:: SUPPLIED DATA ::
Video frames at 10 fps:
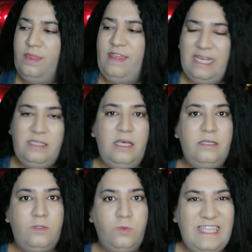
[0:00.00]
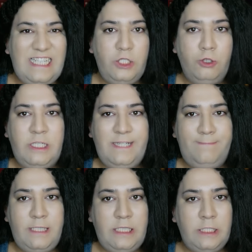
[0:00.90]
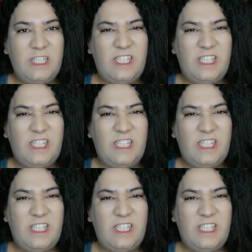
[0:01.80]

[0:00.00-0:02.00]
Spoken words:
This is why you keep hitting the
:::
EXERCISE >> Could you set down every entry above exactly as it stands, with no images?

SOLUTION FOR THIS TASK >>
Video frames at 10 fps:
[0:00.00]
[0:00.90]
[0:01.80]

[0:00.00-0:02.00]
Spoken words:
This is why you keep hitting the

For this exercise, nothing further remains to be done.